▶ [RECORDED INFORMATION]
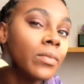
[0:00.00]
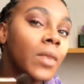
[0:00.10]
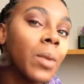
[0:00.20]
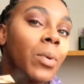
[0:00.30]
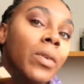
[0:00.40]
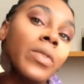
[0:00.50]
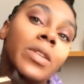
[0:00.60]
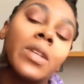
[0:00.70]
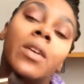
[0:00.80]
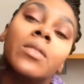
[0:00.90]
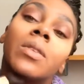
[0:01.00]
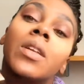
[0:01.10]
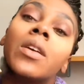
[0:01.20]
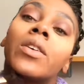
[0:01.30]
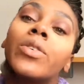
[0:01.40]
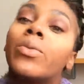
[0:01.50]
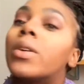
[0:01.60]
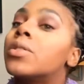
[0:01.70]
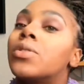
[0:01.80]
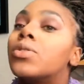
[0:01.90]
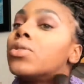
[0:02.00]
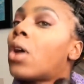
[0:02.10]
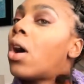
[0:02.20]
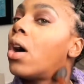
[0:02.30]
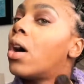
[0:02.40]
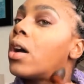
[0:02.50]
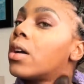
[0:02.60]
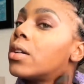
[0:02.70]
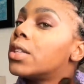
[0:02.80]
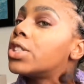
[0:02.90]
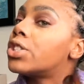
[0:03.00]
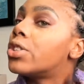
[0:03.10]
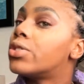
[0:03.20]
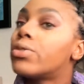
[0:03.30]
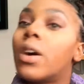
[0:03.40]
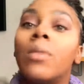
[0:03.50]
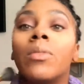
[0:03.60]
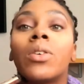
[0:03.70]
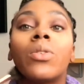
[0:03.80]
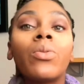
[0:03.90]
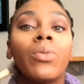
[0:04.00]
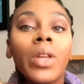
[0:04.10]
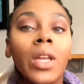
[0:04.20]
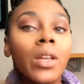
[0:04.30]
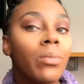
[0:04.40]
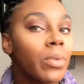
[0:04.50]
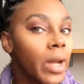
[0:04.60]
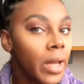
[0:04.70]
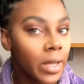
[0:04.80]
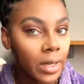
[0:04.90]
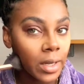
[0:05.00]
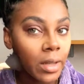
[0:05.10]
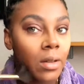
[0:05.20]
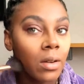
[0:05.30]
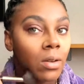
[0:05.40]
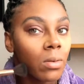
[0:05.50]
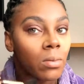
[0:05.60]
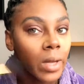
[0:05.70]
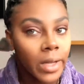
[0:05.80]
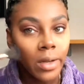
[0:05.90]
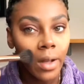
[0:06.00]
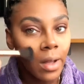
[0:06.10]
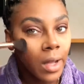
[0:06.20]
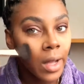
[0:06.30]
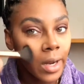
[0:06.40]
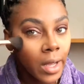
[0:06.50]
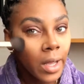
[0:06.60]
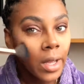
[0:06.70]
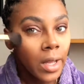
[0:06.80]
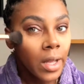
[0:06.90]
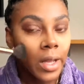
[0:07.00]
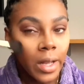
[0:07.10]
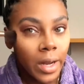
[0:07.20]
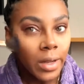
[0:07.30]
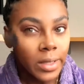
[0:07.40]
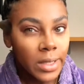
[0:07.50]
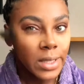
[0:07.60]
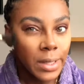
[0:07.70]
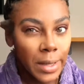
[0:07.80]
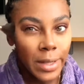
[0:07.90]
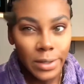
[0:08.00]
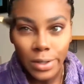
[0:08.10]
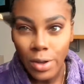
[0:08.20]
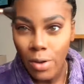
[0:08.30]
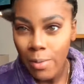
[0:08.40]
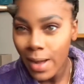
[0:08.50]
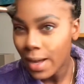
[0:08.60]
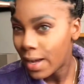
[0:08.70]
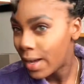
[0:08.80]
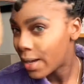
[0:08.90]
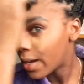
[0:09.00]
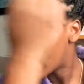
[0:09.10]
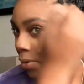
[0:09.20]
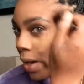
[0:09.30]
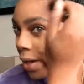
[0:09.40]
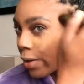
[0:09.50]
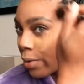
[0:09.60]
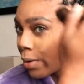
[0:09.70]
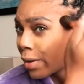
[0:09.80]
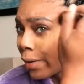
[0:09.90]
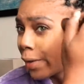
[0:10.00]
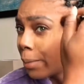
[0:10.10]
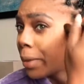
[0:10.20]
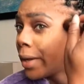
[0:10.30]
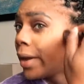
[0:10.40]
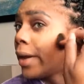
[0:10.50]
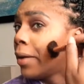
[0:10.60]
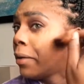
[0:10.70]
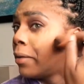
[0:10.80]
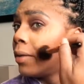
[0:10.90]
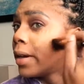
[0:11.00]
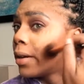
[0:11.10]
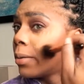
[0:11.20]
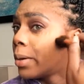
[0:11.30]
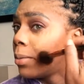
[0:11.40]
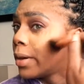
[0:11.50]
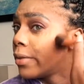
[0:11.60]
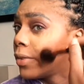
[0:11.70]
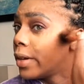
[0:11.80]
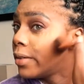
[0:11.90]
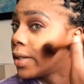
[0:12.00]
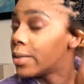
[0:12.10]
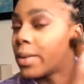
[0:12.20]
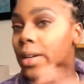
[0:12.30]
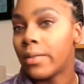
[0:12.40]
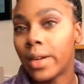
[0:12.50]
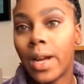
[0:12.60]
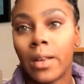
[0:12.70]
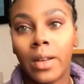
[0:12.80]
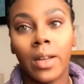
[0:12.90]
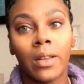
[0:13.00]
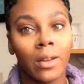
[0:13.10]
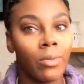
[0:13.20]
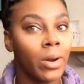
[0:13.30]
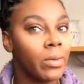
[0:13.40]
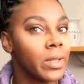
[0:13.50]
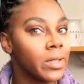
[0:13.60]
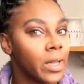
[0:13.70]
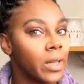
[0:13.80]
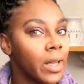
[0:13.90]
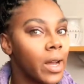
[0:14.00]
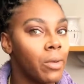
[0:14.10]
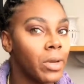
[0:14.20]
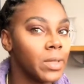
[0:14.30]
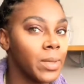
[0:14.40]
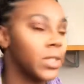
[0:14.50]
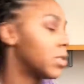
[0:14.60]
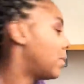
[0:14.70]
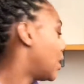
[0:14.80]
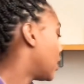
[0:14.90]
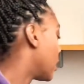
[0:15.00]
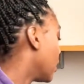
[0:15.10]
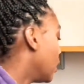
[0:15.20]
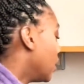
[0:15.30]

my boyfriend tells me, like, you are such a drama queen pregnant. Oh my God. And I used to get so mad, like, why are you calling me that? You don't care about my feelings. But in reality, like, where was I? Like, I was being dramatic.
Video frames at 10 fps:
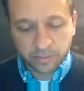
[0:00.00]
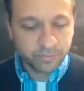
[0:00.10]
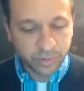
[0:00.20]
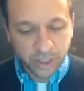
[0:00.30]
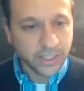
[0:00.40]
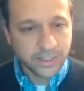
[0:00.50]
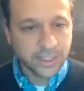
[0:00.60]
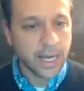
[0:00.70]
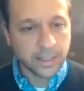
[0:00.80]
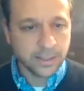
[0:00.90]
blood
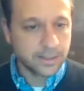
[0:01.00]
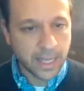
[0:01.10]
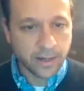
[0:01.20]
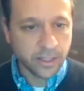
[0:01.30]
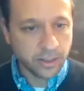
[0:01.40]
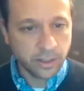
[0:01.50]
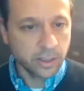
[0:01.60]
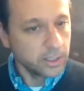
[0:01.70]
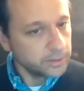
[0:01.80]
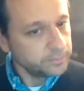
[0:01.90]
toxins out
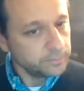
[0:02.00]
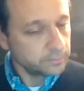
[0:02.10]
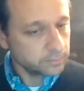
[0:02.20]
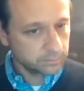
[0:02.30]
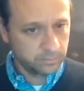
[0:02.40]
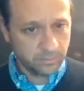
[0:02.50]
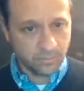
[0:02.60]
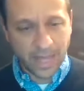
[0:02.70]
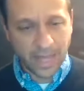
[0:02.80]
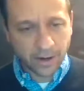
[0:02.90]

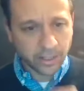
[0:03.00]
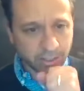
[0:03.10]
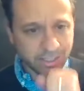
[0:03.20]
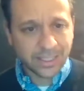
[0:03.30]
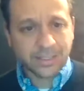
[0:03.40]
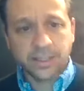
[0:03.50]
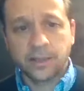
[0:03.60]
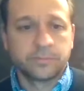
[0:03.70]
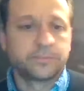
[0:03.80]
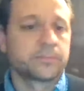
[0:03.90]
of your
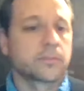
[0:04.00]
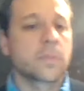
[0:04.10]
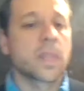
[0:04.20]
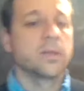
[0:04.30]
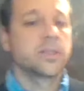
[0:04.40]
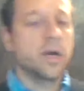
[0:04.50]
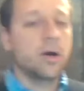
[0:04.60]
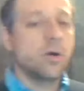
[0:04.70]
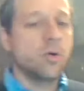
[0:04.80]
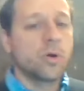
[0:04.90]
system.
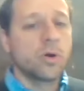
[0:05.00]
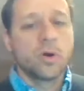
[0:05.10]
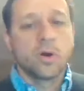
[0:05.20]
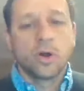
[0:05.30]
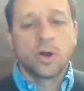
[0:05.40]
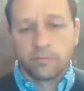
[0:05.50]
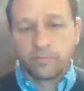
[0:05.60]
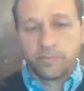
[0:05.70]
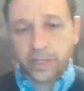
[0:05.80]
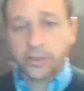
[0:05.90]
So
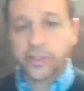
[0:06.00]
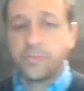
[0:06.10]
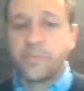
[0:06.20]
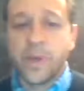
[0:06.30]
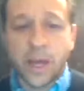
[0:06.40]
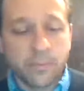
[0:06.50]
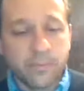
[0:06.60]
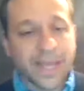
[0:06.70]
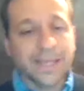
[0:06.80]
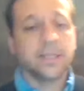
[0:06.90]
bitters
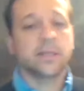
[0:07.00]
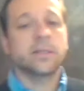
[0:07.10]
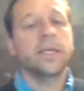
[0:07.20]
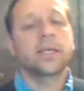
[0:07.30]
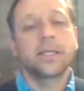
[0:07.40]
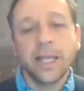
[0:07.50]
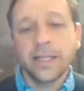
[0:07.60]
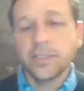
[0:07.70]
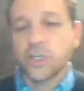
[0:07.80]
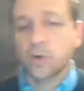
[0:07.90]
basically
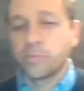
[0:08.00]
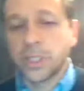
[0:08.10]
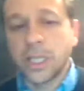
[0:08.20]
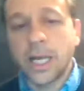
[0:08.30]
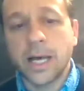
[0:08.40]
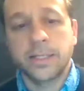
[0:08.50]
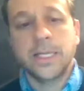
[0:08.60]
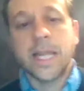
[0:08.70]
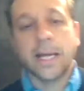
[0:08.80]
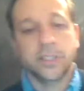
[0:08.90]
cleanse your blood,
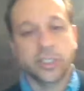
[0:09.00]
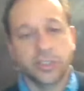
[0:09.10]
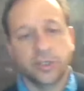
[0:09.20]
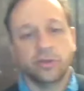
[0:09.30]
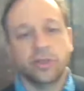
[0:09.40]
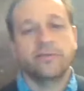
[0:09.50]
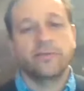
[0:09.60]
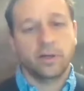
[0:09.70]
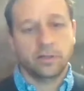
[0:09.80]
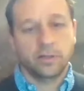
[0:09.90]
not just your liver.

▶ [REQUIRED ACTION] Set down the entries shown above once more, exactly as they read, but without pictures.

▶ [RESPONSE TO THE EXERCISE]
[0:00.00]
[0:00.10]
[0:00.20]
[0:00.30]
[0:00.40]
[0:00.50]
[0:00.60]
[0:00.70]
[0:00.80]
[0:00.90]
[0:01.00]
[0:01.10]
[0:01.20]
[0:01.30]
[0:01.40]
[0:01.50]
[0:01.60]
[0:01.70]
[0:01.80]
[0:01.90]
[0:02.00]
[0:02.10]
[0:02.20]
[0:02.30]
[0:02.40]
[0:02.50]
[0:02.60]
[0:02.70]
[0:02.80]
[0:02.90]
[0:03.00]
[0:03.10]
[0:03.20]
[0:03.30]
[0:03.40]
[0:03.50]
[0:03.60]
[0:03.70]
[0:03.80]
[0:03.90]
[0:04.00]
[0:04.10]
[0:04.20]
[0:04.30]
[0:04.40]
[0:04.50]
[0:04.60]
[0:04.70]
[0:04.80]
[0:04.90]
[0:05.00]
[0:05.10]
[0:05.20]
[0:05.30]
[0:05.40]
[0:05.50]
[0:05.60]
[0:05.70]
[0:05.80]
[0:05.90]
[0:06.00]
[0:06.10]
[0:06.20]
[0:06.30]
[0:06.40]
[0:06.50]
[0:06.60]
[0:06.70]
[0:06.80]
[0:06.90]
[0:07.00]
[0:07.10]
[0:07.20]
[0:07.30]
[0:07.40]
[0:07.50]
[0:07.60]
[0:07.70]
[0:07.80]
[0:07.90]
[0:08.00]
[0:08.10]
[0:08.20]
[0:08.30]
[0:08.40]
[0:08.50]
[0:08.60]
[0:08.70]
[0:08.80]
[0:08.90]
[0:09.00]
[0:09.10]
[0:09.20]
[0:09.30]
[0:09.40]
[0:09.50]
[0:09.60]
[0:09.70]
[0:09.80]
[0:09.90]
[0:10.00]
[0:10.10]
[0:10.20]
[0:10.30]
[0:10.40]
[0:10.50]
[0:10.60]
[0:10.70]
[0:10.80]
[0:10.90]
[0:11.00]
[0:11.10]
[0:11.20]
[0:11.30]
[0:11.40]
[0:11.50]
[0:11.60]
[0:11.70]
[0:11.80]
[0:11.90]
[0:12.00]
[0:12.10]
[0:12.20]
[0:12.30]
[0:12.40]
[0:12.50]
[0:12.60]
[0:12.70]
[0:12.80]
[0:12.90]
[0:13.00]
[0:13.10]
[0:13.20]
[0:13.30]
[0:13.40]
[0:13.50]
[0:13.60]
[0:13.70]
[0:13.80]
[0:13.90]
[0:14.00]
[0:14.10]
[0:14.20]
[0:14.30]
[0:14.40]
[0:14.50]
[0:14.60]
[0:14.70]
[0:14.80]
[0:14.90]
[0:15.00]
[0:15.10]
[0:15.20]
[0:15.30]

my boyfriend tells me, like, you are such a drama queen pregnant. Oh my God. And I used to get so mad, like, why are you calling me that? You don't care about my feelings. But in reality, like, where was I? Like, I was being dramatic.
Video frames at 10 fps:
[0:00.00]
[0:00.10]
[0:00.20]
[0:00.30]
[0:00.40]
[0:00.50]
[0:00.60]
[0:00.70]
[0:00.80]
[0:00.90]
blood
[0:01.00]
[0:01.10]
[0:01.20]
[0:01.30]
[0:01.40]
[0:01.50]
[0:01.60]
[0:01.70]
[0:01.80]
[0:01.90]
toxins out
[0:02.00]
[0:02.10]
[0:02.20]
[0:02.30]
[0:02.40]
[0:02.50]
[0:02.60]
[0:02.70]
[0:02.80]
[0:02.90]

[0:03.00]
[0:03.10]
[0:03.20]
[0:03.30]
[0:03.40]
[0:03.50]
[0:03.60]
[0:03.70]
[0:03.80]
[0:03.90]
of your
[0:04.00]
[0:04.10]
[0:04.20]
[0:04.30]
[0:04.40]
[0:04.50]
[0:04.60]
[0:04.70]
[0:04.80]
[0:04.90]
system.
[0:05.00]
[0:05.10]
[0:05.20]
[0:05.30]
[0:05.40]
[0:05.50]
[0:05.60]
[0:05.70]
[0:05.80]
[0:05.90]
So
[0:06.00]
[0:06.10]
[0:06.20]
[0:06.30]
[0:06.40]
[0:06.50]
[0:06.60]
[0:06.70]
[0:06.80]
[0:06.90]
bitters
[0:07.00]
[0:07.10]
[0:07.20]
[0:07.30]
[0:07.40]
[0:07.50]
[0:07.60]
[0:07.70]
[0:07.80]
[0:07.90]
basically
[0:08.00]
[0:08.10]
[0:08.20]
[0:08.30]
[0:08.40]
[0:08.50]
[0:08.60]
[0:08.70]
[0:08.80]
[0:08.90]
cleanse your blood,
[0:09.00]
[0:09.10]
[0:09.20]
[0:09.30]
[0:09.40]
[0:09.50]
[0:09.60]
[0:09.70]
[0:09.80]
[0:09.90]
not just your liver.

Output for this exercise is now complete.